Welcome to On the Shelf for August 2021.

I’m getting to the point in the pandemic where I feel like I’m living too much inside my own head. All the days feel exactly the same. I’ve been doing a little more going out and about, but even now the thought of sitting in a coffee shop surrounded by unmasked people with who knows what sort of vaccination status still freaks me out too much. I’m not ready to go back to how things were in the Before Times, but I’m also not ready to decide that this is just how it is now. Well, except for the working from home part. I’m delighted that my employer is including a permanent work-from-home option. I hope the ongoing restrictions of the pandemic aren’t hitting you-all too hard.

I don’t know if it’s the pandemic malaise or what, but I’m still on something of an unplanned vacation from podcast tasks that involve outreach to other people. I still hope to do all of the interviews that I’ve contacted people about, so we may have some interview-heavy shows once I start getting caught up. The malaise has also affected scheduling of the fiction episodes. You may not have noticed, but last week there was a fifth Saturday, which should have been a fiction episode and I just…failed in terms of having my act together in the last couple months enough to get the stories out to the narrators for recording. There, too, we will cover all the planned material, but on a slightly adjusted schedule. Maybe I’m taking a tip from Simone Biles and adjusting what “winning” looks like.

I’ve been doing a couple of fun research things lately related to the blog.

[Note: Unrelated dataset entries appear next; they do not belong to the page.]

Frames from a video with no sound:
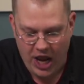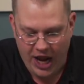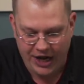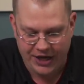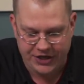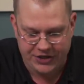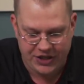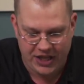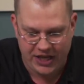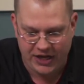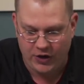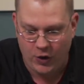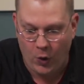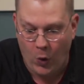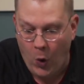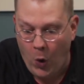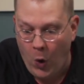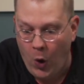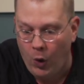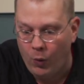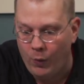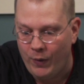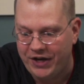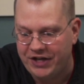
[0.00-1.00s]
And they
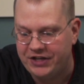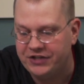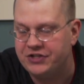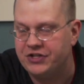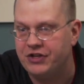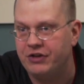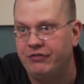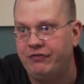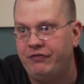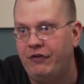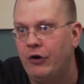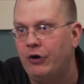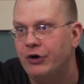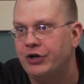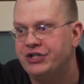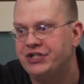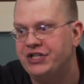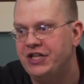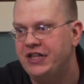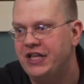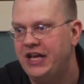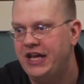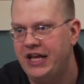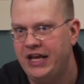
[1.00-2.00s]
all went into the forest
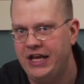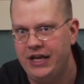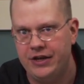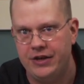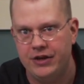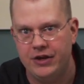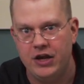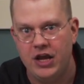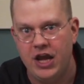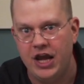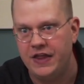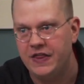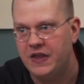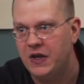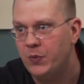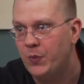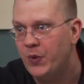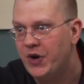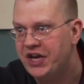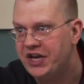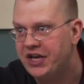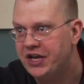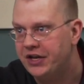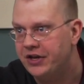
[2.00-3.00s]
and they hid and they
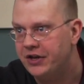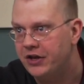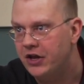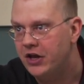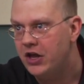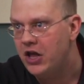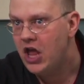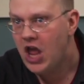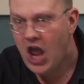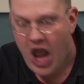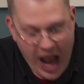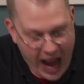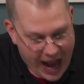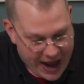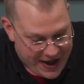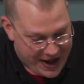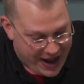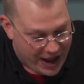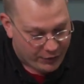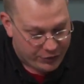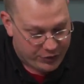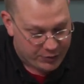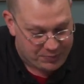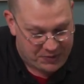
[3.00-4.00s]
waited. And
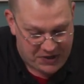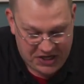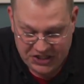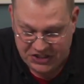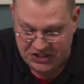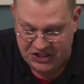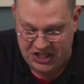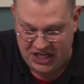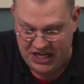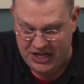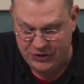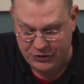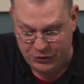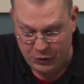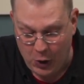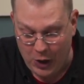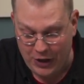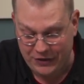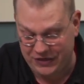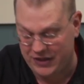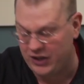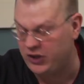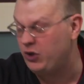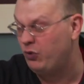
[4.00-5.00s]
now the beast, he
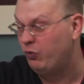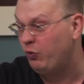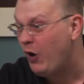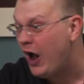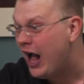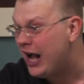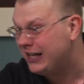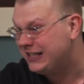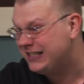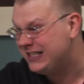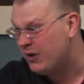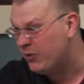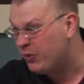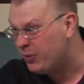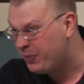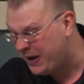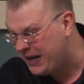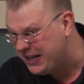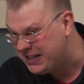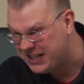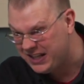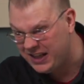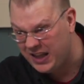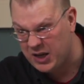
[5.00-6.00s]
thought that the rocks that were
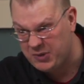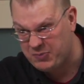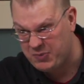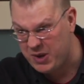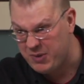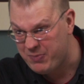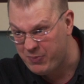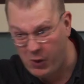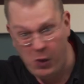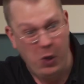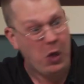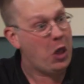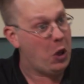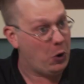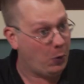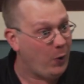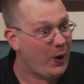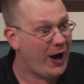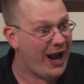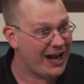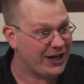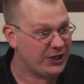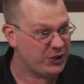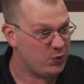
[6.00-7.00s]
painted like people
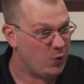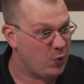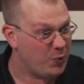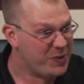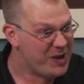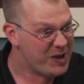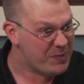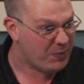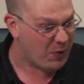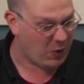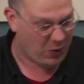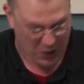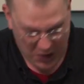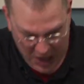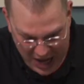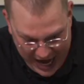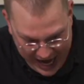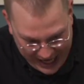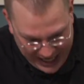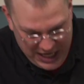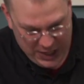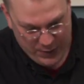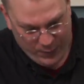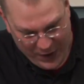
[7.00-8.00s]
were actual people.
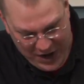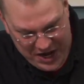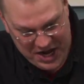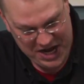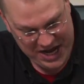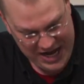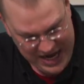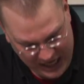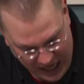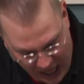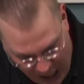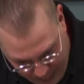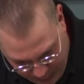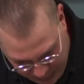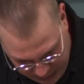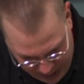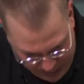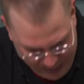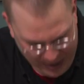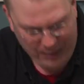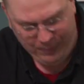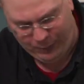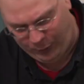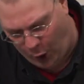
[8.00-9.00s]
And he went and he gobbled
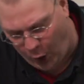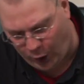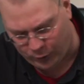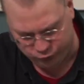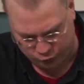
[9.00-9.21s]
them up.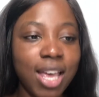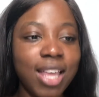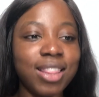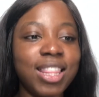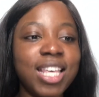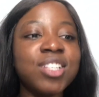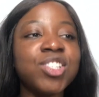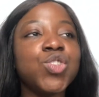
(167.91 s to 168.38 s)

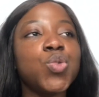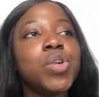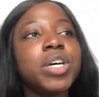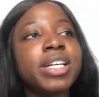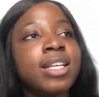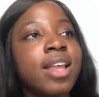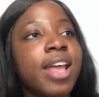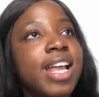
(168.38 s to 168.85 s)
This
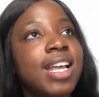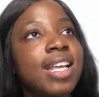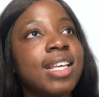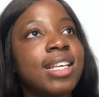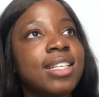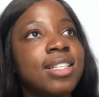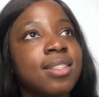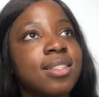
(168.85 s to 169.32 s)
one
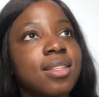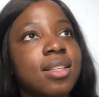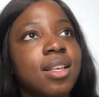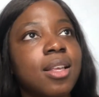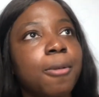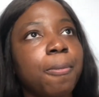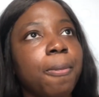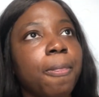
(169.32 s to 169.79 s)
is,
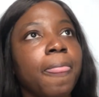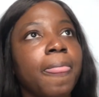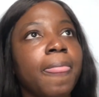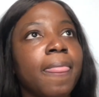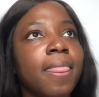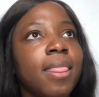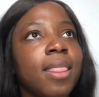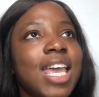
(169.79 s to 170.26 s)

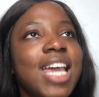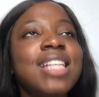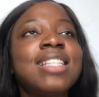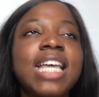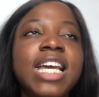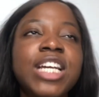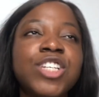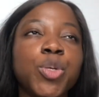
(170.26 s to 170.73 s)

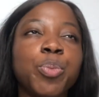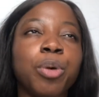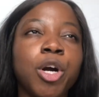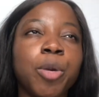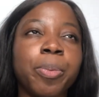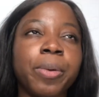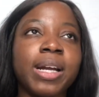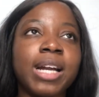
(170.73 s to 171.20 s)
it's age
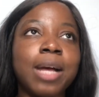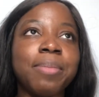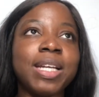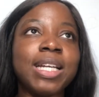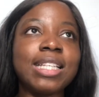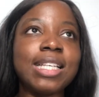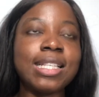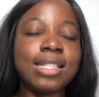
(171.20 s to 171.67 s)
appropriate. I mean,
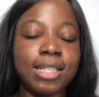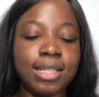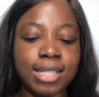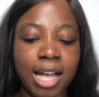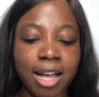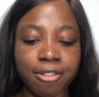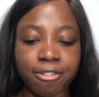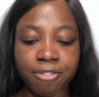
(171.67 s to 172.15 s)
at least he's
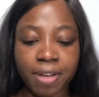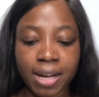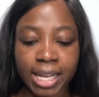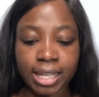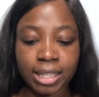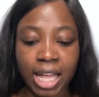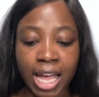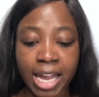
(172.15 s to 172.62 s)
not
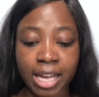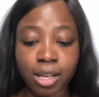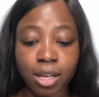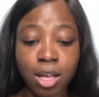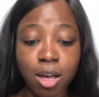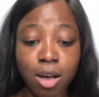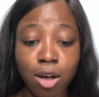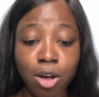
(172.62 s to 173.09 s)
fucking like,
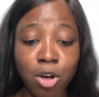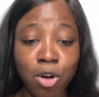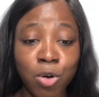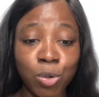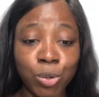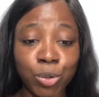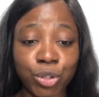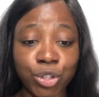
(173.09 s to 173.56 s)

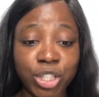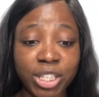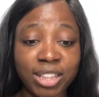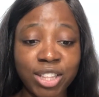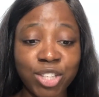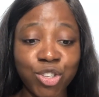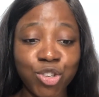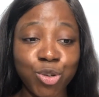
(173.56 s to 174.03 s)
oh, look
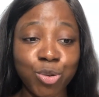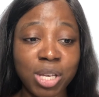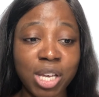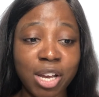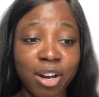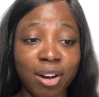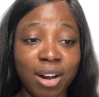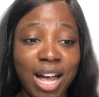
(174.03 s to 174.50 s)
at the new year.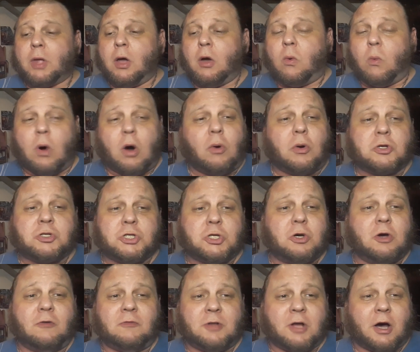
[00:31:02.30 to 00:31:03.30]
what would
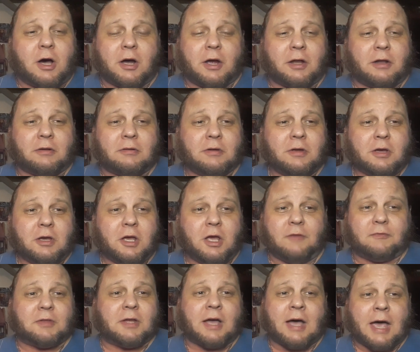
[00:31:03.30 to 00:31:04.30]
you have done
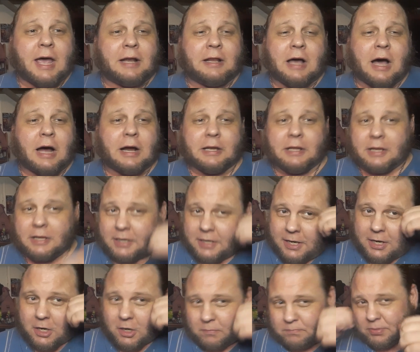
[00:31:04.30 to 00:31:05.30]
if the guy had gotten in
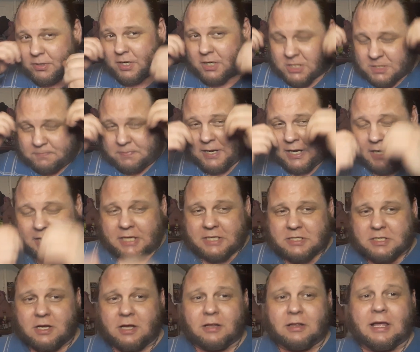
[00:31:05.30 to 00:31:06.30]
earbuds, beanie,
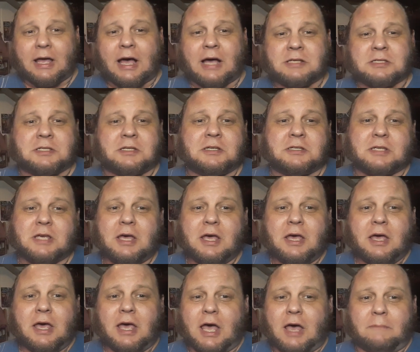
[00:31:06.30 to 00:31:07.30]
sunglasses?
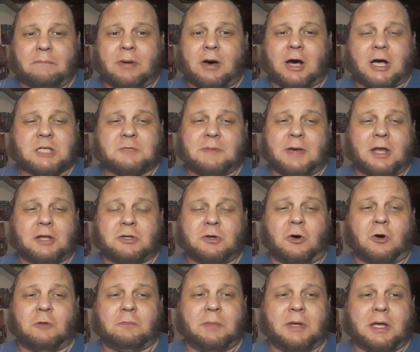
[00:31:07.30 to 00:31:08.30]
And boss man
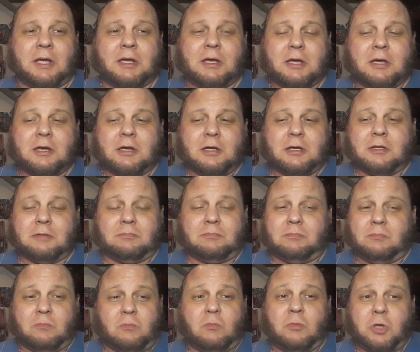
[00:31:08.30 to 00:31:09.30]
told me,
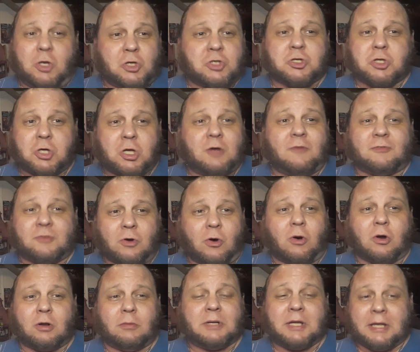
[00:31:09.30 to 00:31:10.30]
you should have
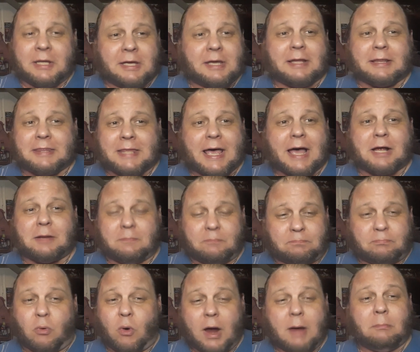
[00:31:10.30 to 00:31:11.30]
told him to get that,
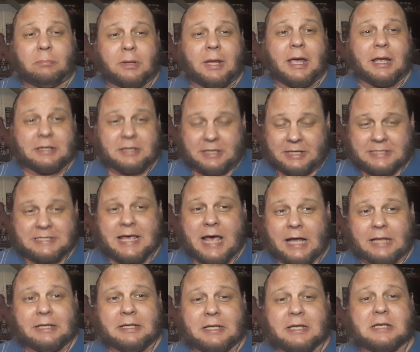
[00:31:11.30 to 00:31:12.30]
point blank,
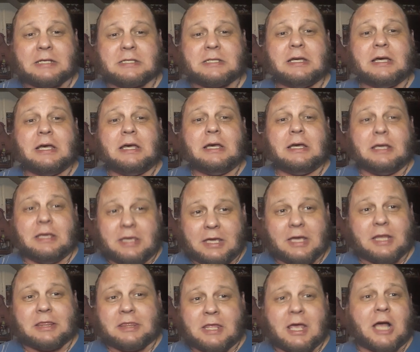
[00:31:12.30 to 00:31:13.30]
exactly this,
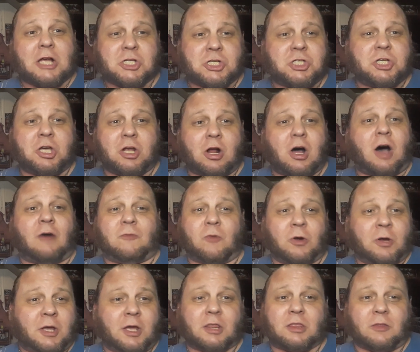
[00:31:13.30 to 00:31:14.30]
get that shit off
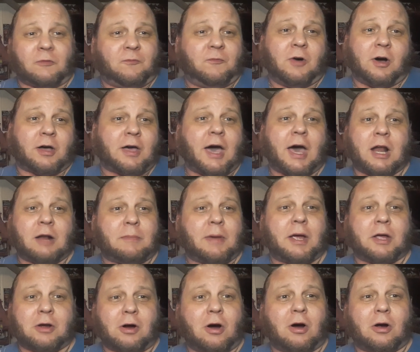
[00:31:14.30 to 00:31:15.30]
or get the fuck out of my
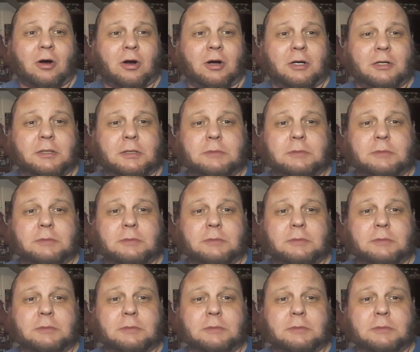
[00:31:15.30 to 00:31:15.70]
car.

One was a request from a comedian for some examples of queer women from the European middle ages to use as inspiration for a routine she’s putting together. I really enjoyed putting together a list of mini biographies and resources, and eventually I hope to give you more information about the show when things get to that point.

The other fun research is perhaps my most ambitious primary source project for the blog so far, and it’s all due to the wonders of the world wide web. Several of the podcasts have mentioned an individual from 18th century France who provides a unique look into attitudes toward the intersection of sexuality and gender in that era. Anne Grandjean, also known as Jean-Baptiste Grandjean, was assigned female as a child, but during adolescence they experienced sexual desire for women and confessed this to their priest. The priest told Grandjean that if they desired women, they must be a man and instructed them to change gender presentation. This they did, with the full knowledge of their family and community. They courted several women, married one of them, and established a household. Then one of their ex-girlfriends, from unknown motivation, started making trouble about Grandjean “actually being a woman”. The court, having established Grandjean’s female physiology, charged them with “profaning the sacrament of marriage” by being a woman married to a woman. Grandjean was all “I’m just doing what my priest told me to do,” but that didn’t cut it. Fortunately, Grandjean got a clever and sympathetic lawyer who argued, in essence, that Grandjean was some form of intersex except in a way that was only detectable via their experience of sexual desire. Which, in a way, was a more medicalized version of what the priest had concluded: that a person who desires women must, to some degree, be a man. The lawyer’s argument, looked at from a different angle, could be seen as trans-affirming: that is, that it was possible for someone’s gender identity to be misaligned with their physiology and that this was not a sin or a crime, simply a “trick of nature”. The judge split the difference, to some extent, ruling that Grandjean was innocent of “profaning the sacrament of marriage” as the marriage had been entered into in good faith, but also ruling that Grandjean should return to presenting as a woman, the marriage would be dissolved, and Grandjean was not allowed to continue cohabiting with their wife. Not exactly the happiest of endings, but definitely not the sort of tragedy that happened to others.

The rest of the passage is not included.